Legal protection of a brand as a trademark
Legal protection of a brand is in many cases an unknown and distant topic in business. The arguments cited regarding the need for protection turn out to be not entirely convincing. For some time, however, we have seen that this is changing. Perhaps the reasons can be found in belonging to the European Union, where this aspect of brand management is very developed and guarded. Most brands are registered and legally protected as a trademark. In any case, Polish companies are increasingly expressing concerns about whether their brands will be sufficiently protected against the flood of Western competition. Brand legal protection is a form of protecting business against unfair competition, including internal competition.

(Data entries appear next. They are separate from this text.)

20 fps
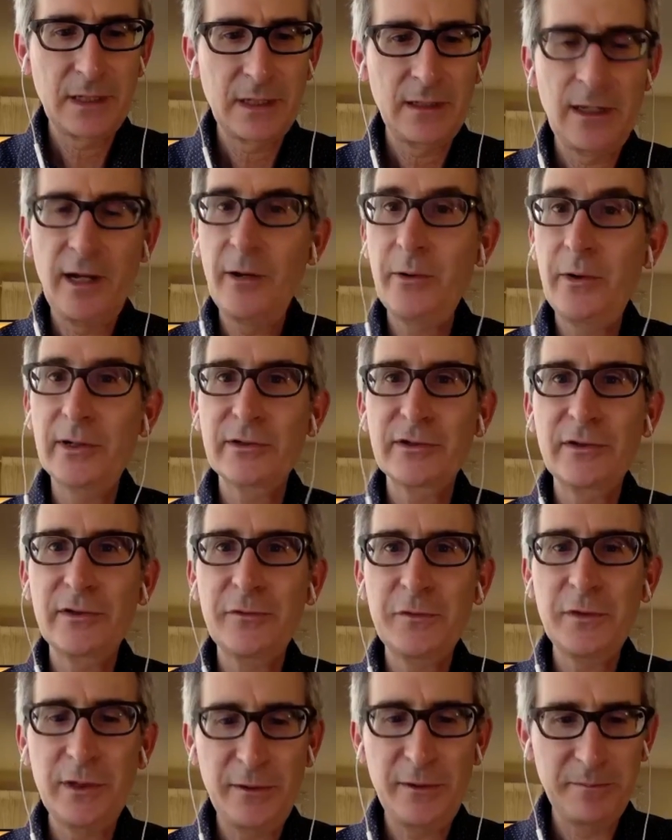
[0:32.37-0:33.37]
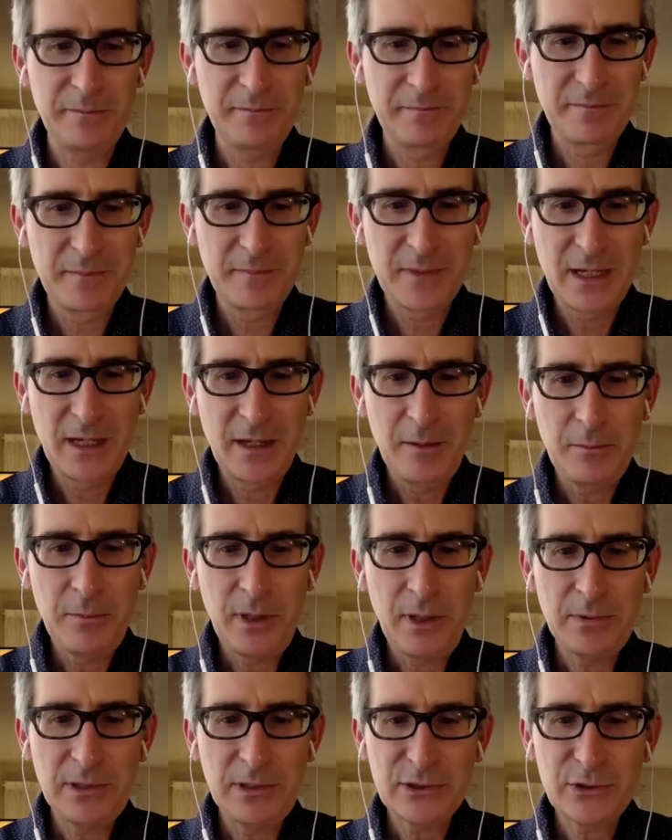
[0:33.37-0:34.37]
Now on to the film.
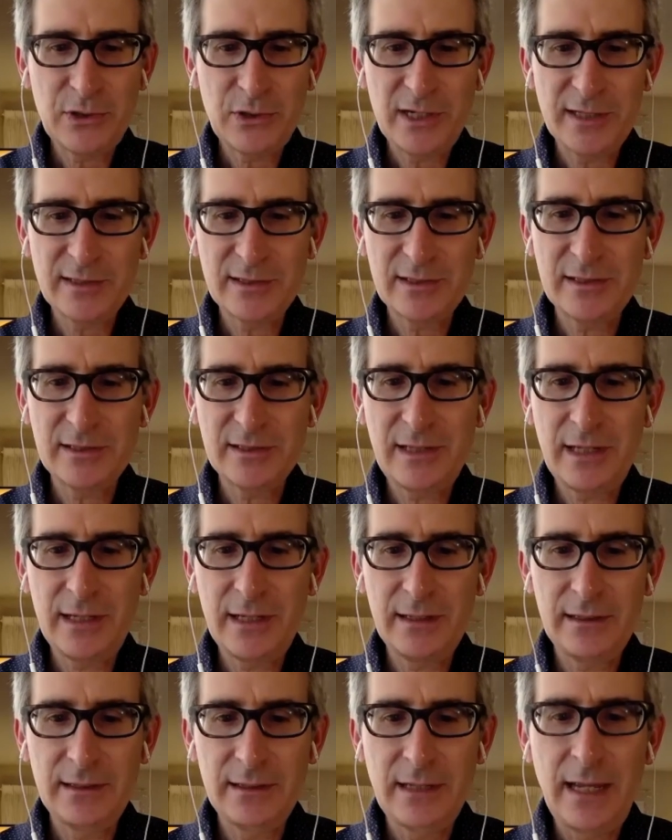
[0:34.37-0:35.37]
Public Trust has had,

In Poland, brand protection rights can be pursued on the basis of two legal acts – the Act on Combating Unfair Competition and the Industrial Property Law. Obviously, it is easier to rely on the latter, so the safest way to protect your brand is to register your name as a trademark in the Patent Office. Most often, companies try to protect their brand name (company or product). This can be done in two ways through the so-called word registration (as a word trademark), which gives the right to protect the name as a word, and word-figurative registration (as a word-figurative trademark), which protects a specific recording method. Due to the fact that obtaining legal protection of a word is subject to a number of provisions specifying when it is possible and when it is not and is often very difficult (you cannot reserve, for example, an existing word or a word describing the purpose or features characteristic for a given category of products or services). ), the second way is more common. Apart from names, logos are also eagerly submitted to the Office, of course in this case as figurative and word-figurative marks. The legal protection of the brand name and logo as a trademark is very important, but it is not the only available form of brand protection. As a trademark, it is also possible to submit to the Office such elements forming the identification system as a company slogan and advertising slogan. Some companies report even longer descriptions, e.g. the content of an advertisement. This is already a way to protect not only the name or logo itself, but also the brand idea and identity. A trademark gives the exclusive right to use the brand and creates a patent monopoly. Such legal protection of the brand affects the financial value of the brand, and thus the company’s valuation.